Data collected from Government Ministries and Departments are made available at Data Portal India, which is a platform for supporting Open Data initiative of Government of India. Dataset about Road accidents in India is obtained from this data portal and Tableau Public is used to visualize the data.

You can find here an interactive presentation of data which we would use going forward.

Now for an analyst, the foremost issue while presenting any data is - should this be at a granular level presenting every break up of data, the way a veteran end user of the data would prefer. Or should it be at a macroscopic level for the benefit of novice audiences? This is where data visualization tools come to the rescue. For instance Tableau enables us to show the data at macroscopic view, conveying the story at a glance or if needed turns interactive, providing the data at required granularity. Feel free to play with the report by clicking on states on the map and see if they tell a different story from the one at first glance.

The first map shows the distribution of number of accidents in each state. Now what story does it tell you? Ok, northern and eastern states are relatively safer, probably due to unhurried pace of their lives. Larger states have worst traffic record and you start wondering what could be the correlation there. Then you want to dig deeper and start looking at state wise data, ‘Oh oh, wait there’ you say when the realization hit that the numbers here are absolute and merely reflects the population distribution of these states.

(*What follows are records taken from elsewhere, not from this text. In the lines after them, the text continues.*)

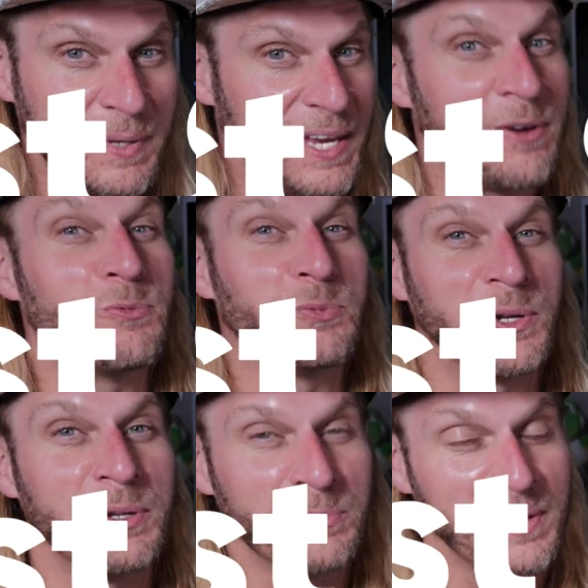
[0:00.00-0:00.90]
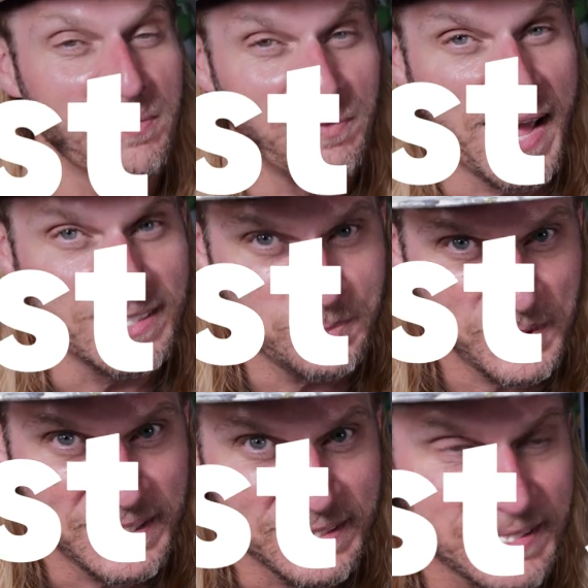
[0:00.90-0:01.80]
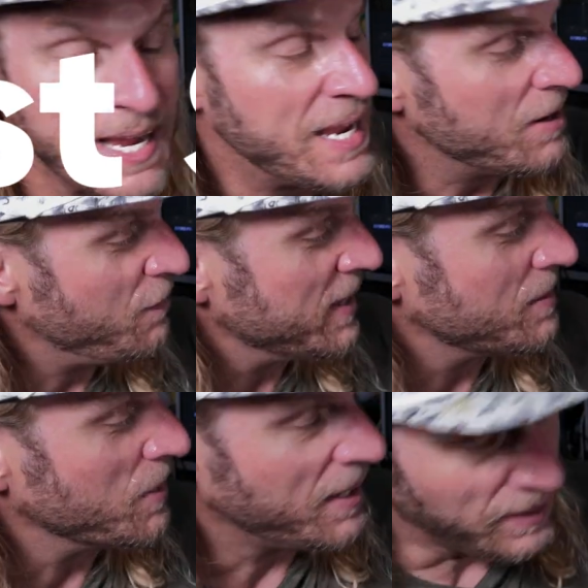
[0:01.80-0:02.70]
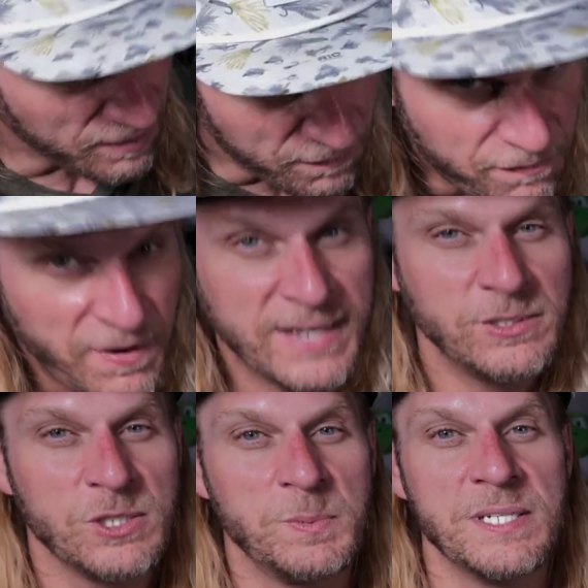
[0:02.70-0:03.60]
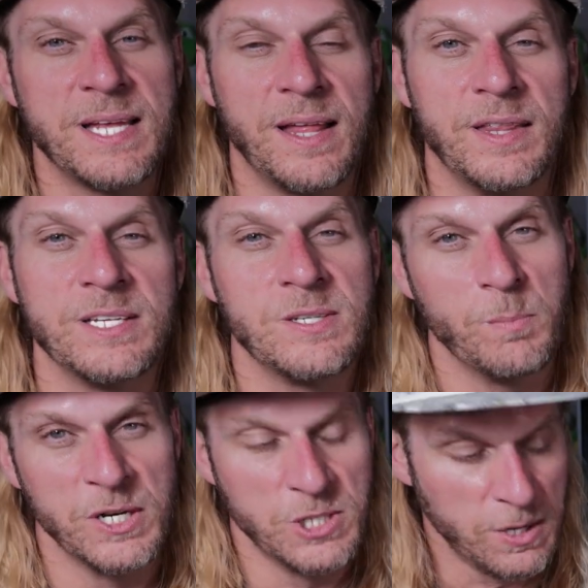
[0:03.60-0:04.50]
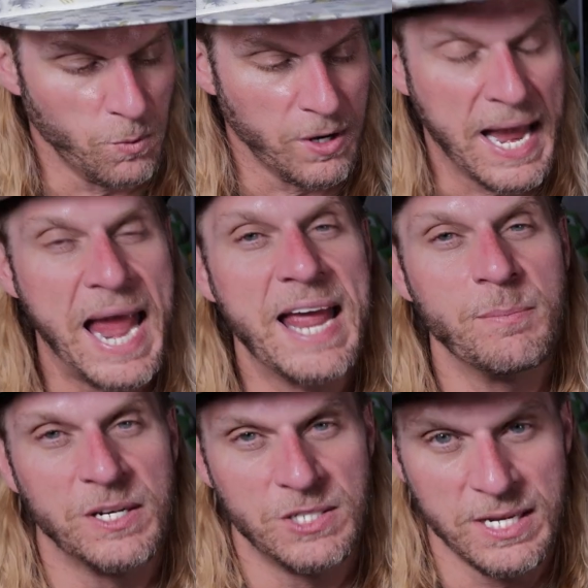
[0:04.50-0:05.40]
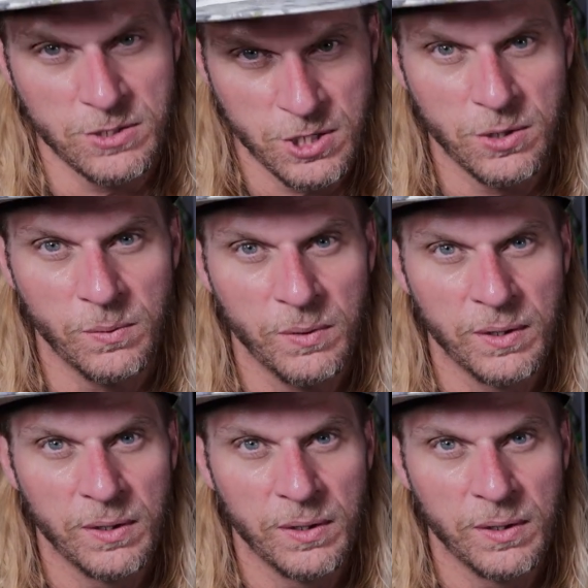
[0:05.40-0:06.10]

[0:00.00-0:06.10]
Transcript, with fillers: I'm getting really, really fast speeds. In fact, I'm getting faster speeds out of this in my Gen 1 and my Gen 2.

So it would be fair enough to assume that this view is of less importance and might even be misleading. 

The second view shows the percentage increase in number of accidents in each state over the years (2003 to 2011). Maharashtra that was painted dark red in previous view now sports a blemish-less white canvas. The state had a mere 4% rise in accidents over these 9 years. But when you look at granular state level data even the 4% translates to a mind boggling 3K accidents. To give a perspective this is half the number of accidents in the state of J&K by year 2013. So let’s just blame the base effect (higher denominator) for the flat rate and not look much into those white states. But still, this view combined with the previous one conveys an important story - Uttar Pradesh, inspite of being a huge state, has high rise in number of accidents. 

Finally since the absolute numbers did not make much sense, let’s look at ratio of number of accidents to population in each state (4th tab in the tableau). It should hardly take 3 seconds for anyone to scream ‘Oh see there is GOA’. Viola!! We have a clear outlier and you can guess the reason :)

Now catching the same trends from multiple traditional data table requires a lot of skill that comes only from years of practice. Looking the data laid out on a map rather than in a spreadsheet gives a perspective that is simply unparalleled. Also time taken to discern those patterns, validate the assumptions, compare multiple data sets reduces drastically. This is where data visualization could be of a big value addition and an irreplaceable piece in the armor of a data scientist.